A report published in the medical journal Lancet Public Health has found that access to identity documents that align with an individual's gender identity correlate with lower rates of suicidal thoughts.
The research highlights the significance of such gender-congruent IDs, even as Idaho enacts a first-of-its-kind law preventing transgender people from updating their birth certificates.
Those who had the ability to change their name and gender marker on birth certificates, driver’s licenses or other forms of identification were 25 percent less likely to experience psychological distress or consider taking their own lives.
The research, led by Drexel University’s Dr. Ayden Scheim and published in mid-March, came to its conclusions by analyzing 2015 data collected by the National Center for Trans Equality, which surveyed more than 27,000 trans individuals at the time.
Dr. Jack Turban, a resident physician in psychiatry at Massachusetts General Hospital, where he researches the mental health of transgender youth, wrote an editorial in Lancet Public Health to accompany Dr. Scheim's study. Turban said the study's findings indicate that having documents affirming a trans person’s gender identity “sends a powerful message that transgender people are accepted and valued by society.”
“Gender-congruent identification is a vital aspect of gender affirmation,” Turban told NBC News, while noting that the National Center for Transgender Equality’s survey found that just 11 percent of trans respondents “had fully congruent government identification.”
The study is prescient given the enactment of the new law in Idaho that blocks the state from issuing birth certificates to trans people reflecting their lived gender. House Bill 509 was one of two anti-transgender bills signed by Gov. Brad Little on Monday. The other, House Bill 500, prevents trans girls from playing on school sports teams in alignment with their gender identity.
Jen Moore, a licensed professional counselor practicing in the state of Idaho, said they have “lost sleep” over how these bills will impact the local trans community.
“The Idaho Counseling Association came out in opposition to the bills that the governor just signed,” Moore said. “These are folks who already lack essential support or who are more vulnerable because the system has historically worked against them. The Idaho government is making my job that much harder.”
According to Moore, having access to an updated birth certificate is incredibly important for the transgender patients that they work with because it “validates a person and the core part of who they are.”
“To hold up a mirror and say, ‘Yes, who you are is right,’ is so important from a mental health standpoint,” she said.
Critics of the Idaho law said refusing trans people the ability to have their lives reflected on their identity documents also opens them up to greater discrimination and abuse. The National Center for Transgender Equality’s survey showed that a third of individuals who showed a birth certificate or ID that did not align with their gender presentation reported experiencing verbal harassment or physical violence as a result.
Kathy Griesmyer, policy director for the American Civil Liberties Union of Idaho, said laws like HB 509 prevent trans people from “maneuvering through daily life without fear of people questioning you and your existence.” When HB 509 was being debated in the Idaho Legislature, she recalled that a trans man testified that he was once refused service at an Office Depot because he didn’t have a driver’s license that reflected his physical appearance.
“Those are small things most of us take for granted that become much bigger hurdles for trans people when their documents don't match,” Griesmyer said. “This legislation is an attempt to legislate away trans people by not allowing them to have identity documents that match who they are.”
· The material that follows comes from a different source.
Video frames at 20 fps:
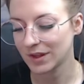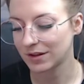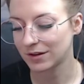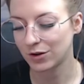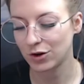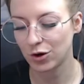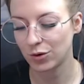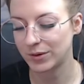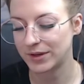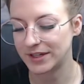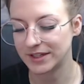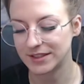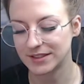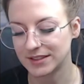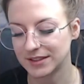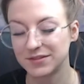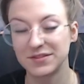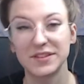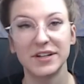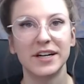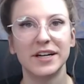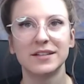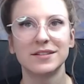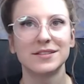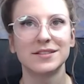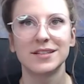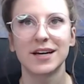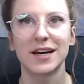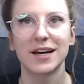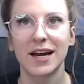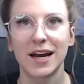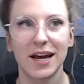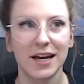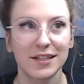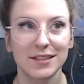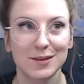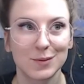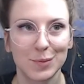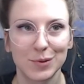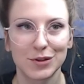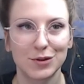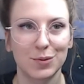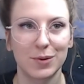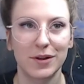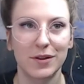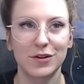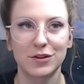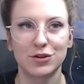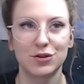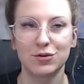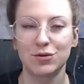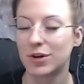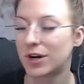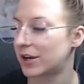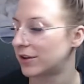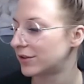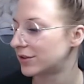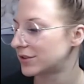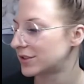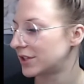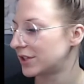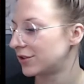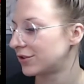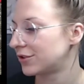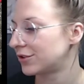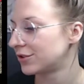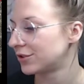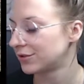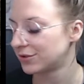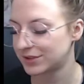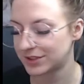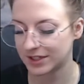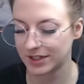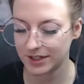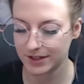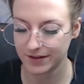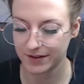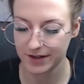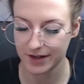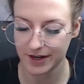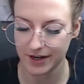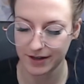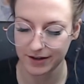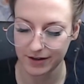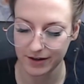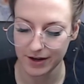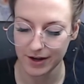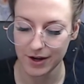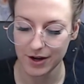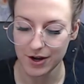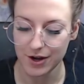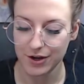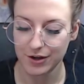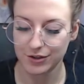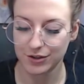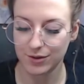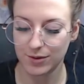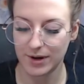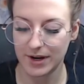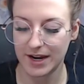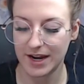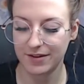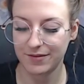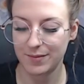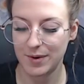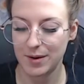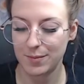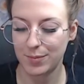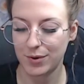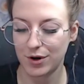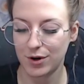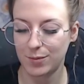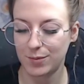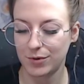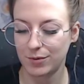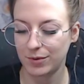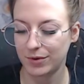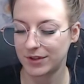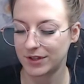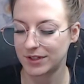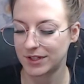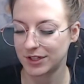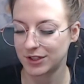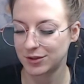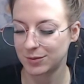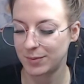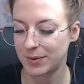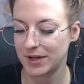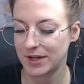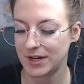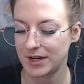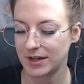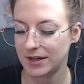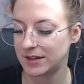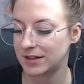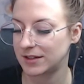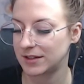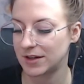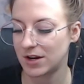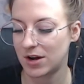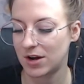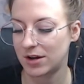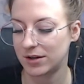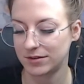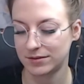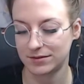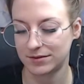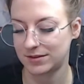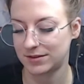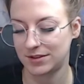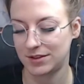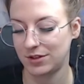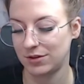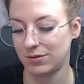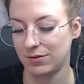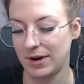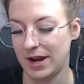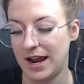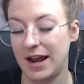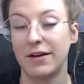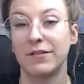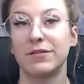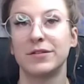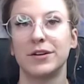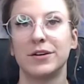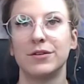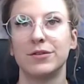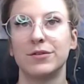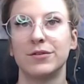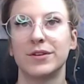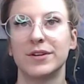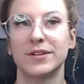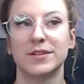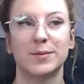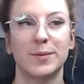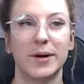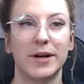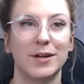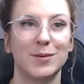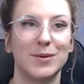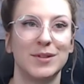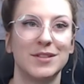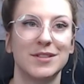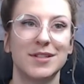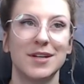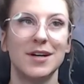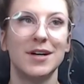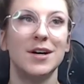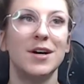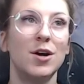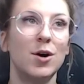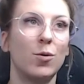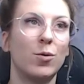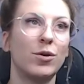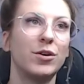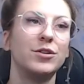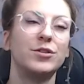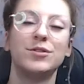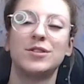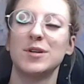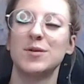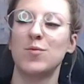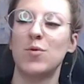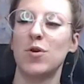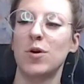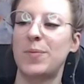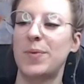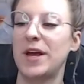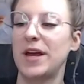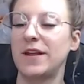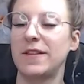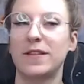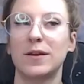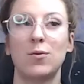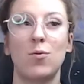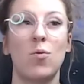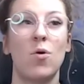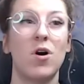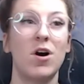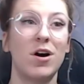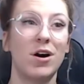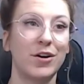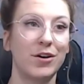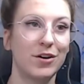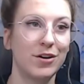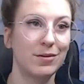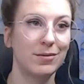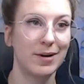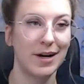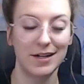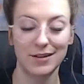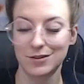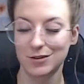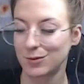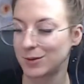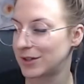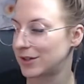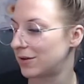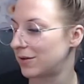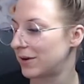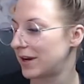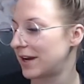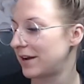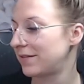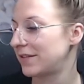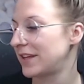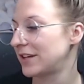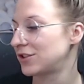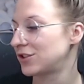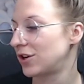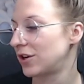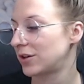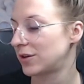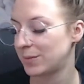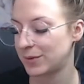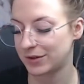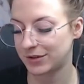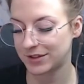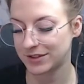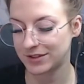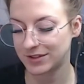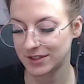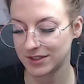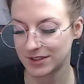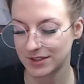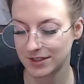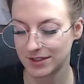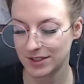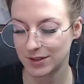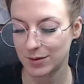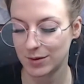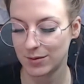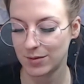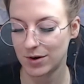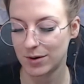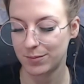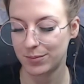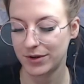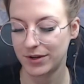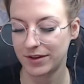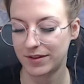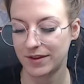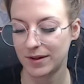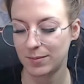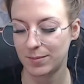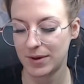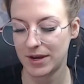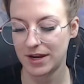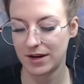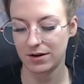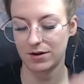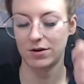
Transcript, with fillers: cohesiveness, I guess, between the two colors that you're using in there. So I have my purple with a touch of pink, not you don't have to do this by any means. We're using more paint than water, right? So we don't have that chocolate milk consistency. We want pretty thick paint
Although HB 509 is set to take effect July 1, it remains to be seen whether it will stand. After it was signed into law Monday, Lambda Legal accused Idaho of “explicitly flouting a binding federal court order.” Magistrate Judge Candy W. Dale, of the U.S. District Court for the District of Idaho, ruled in 2018 that the state’s standing policy of “automatically and categorically” refusing corrected birth certificates to trans people violates the U.S. Constitution.
“This policy was unconstitutional two years ago, and it is still unconstitutional today,” Peter Renn, an attorney for the LGBTQ advocacy group, said in a statement. “Idaho has deliberately set itself on a collision course with the federal courts. It is in open rebellion against the rule of law.”
Just two other states, Ohio and Tennessee, do not allow trans people to update their birth certificates, and both of those policies are currently facing legal challenges. No other state has introduced a bill like HB 509 this year.
But while the U.S. court system debates the future of trans rights, experts say greater support is needed for the community. Although access to gender-congruent identity documents lowered the likelihood of suicidal thoughts, it did not eliminate such feelings. According to the Lancet study, 30 percent of respondents who had their name and gender marker updated on all forms of ID still reported thoughts of suicide.
That figure is significantly higher than members of the general population. A 2009 study of 17 countries published in the British Journal of Medicine found that the lifetime prevalence of suicidal thoughts and attempts among all individuals is 9.2 percent.
Turban said that more research is needed but hopes the Lancet report is a call to action for lawmakers and medical professionals in how they interact with vulnerable communities.
“We also need to work on other determinants of mental health,” he said, “including lack of access to gender-affirming medical care, widespread gender identity conversion therapy and alarmingly high rates of violent victimization.”